■ Task to complete ■
Begin with the line holding "[00:02:05.52 to 00:02:06.52]" and end with the last line of the records below. Set down exactly those lines and leave out every picture.
START Available records
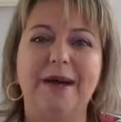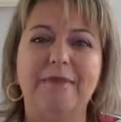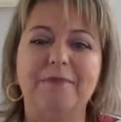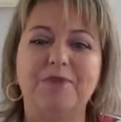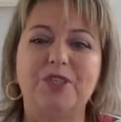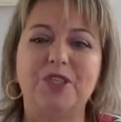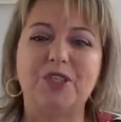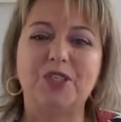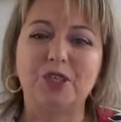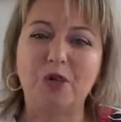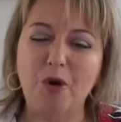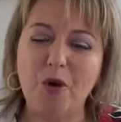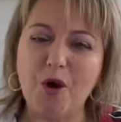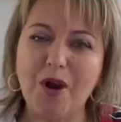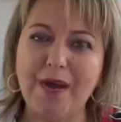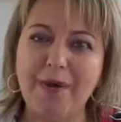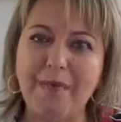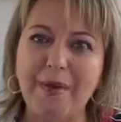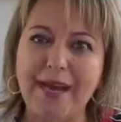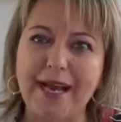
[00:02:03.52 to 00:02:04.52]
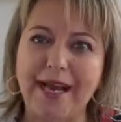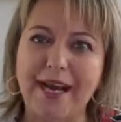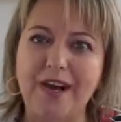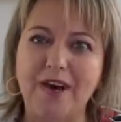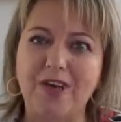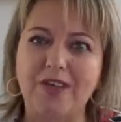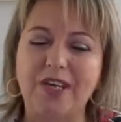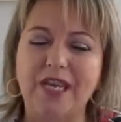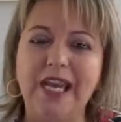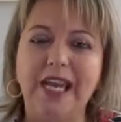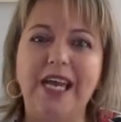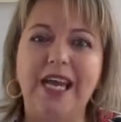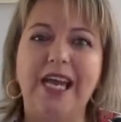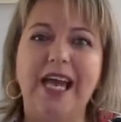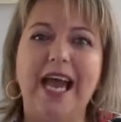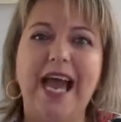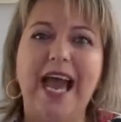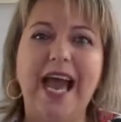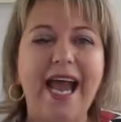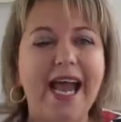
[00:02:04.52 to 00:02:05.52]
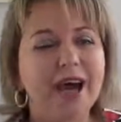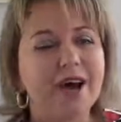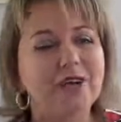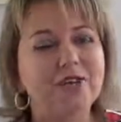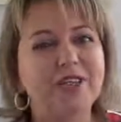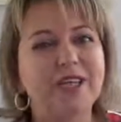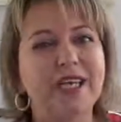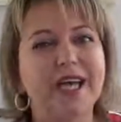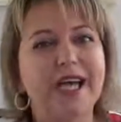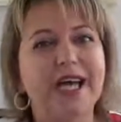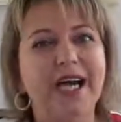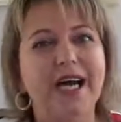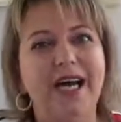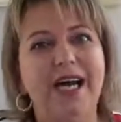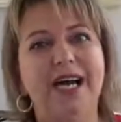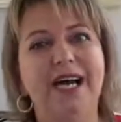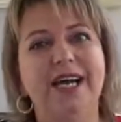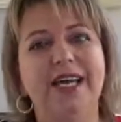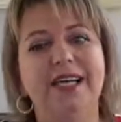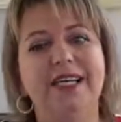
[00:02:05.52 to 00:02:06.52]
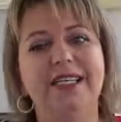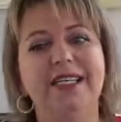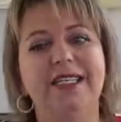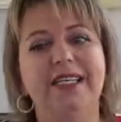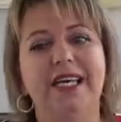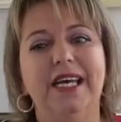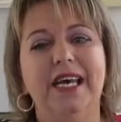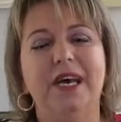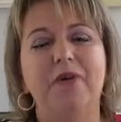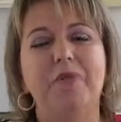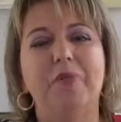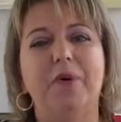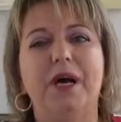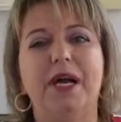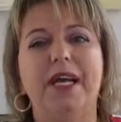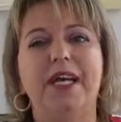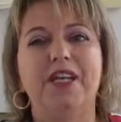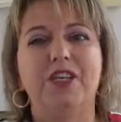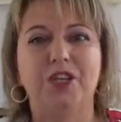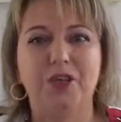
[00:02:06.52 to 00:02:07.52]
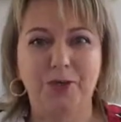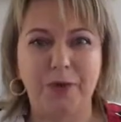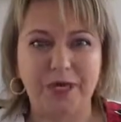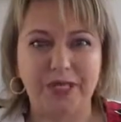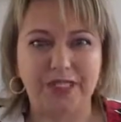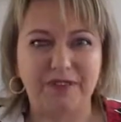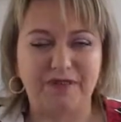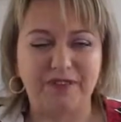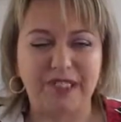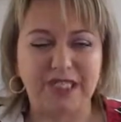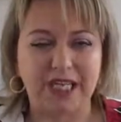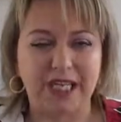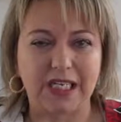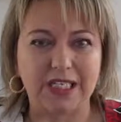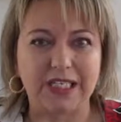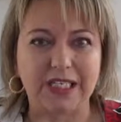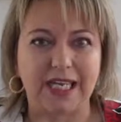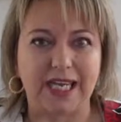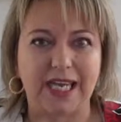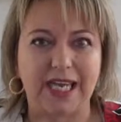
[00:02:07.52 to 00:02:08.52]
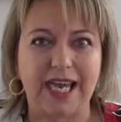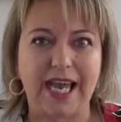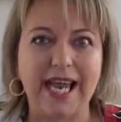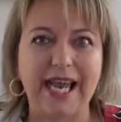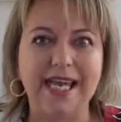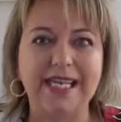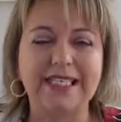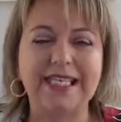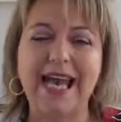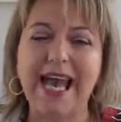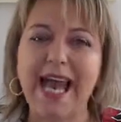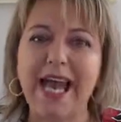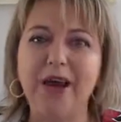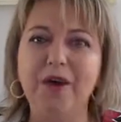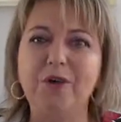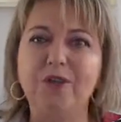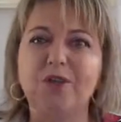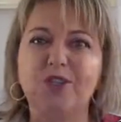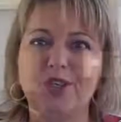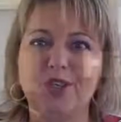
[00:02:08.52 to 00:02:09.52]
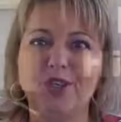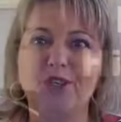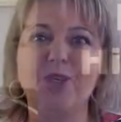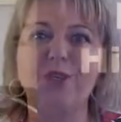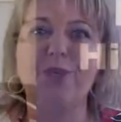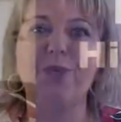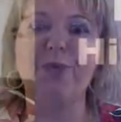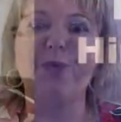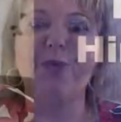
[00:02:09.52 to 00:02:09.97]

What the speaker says: to talk about how to get hired by a U.S. facility and how to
END Available records
■ Answer ■
[00:02:05.52 to 00:02:06.52]
[00:02:06.52 to 00:02:07.52]
[00:02:07.52 to 00:02:08.52]
[00:02:08.52 to 00:02:09.52]
[00:02:09.52 to 00:02:09.97]

What the speaker says: to talk about how to get hired by a U.S. facility and how to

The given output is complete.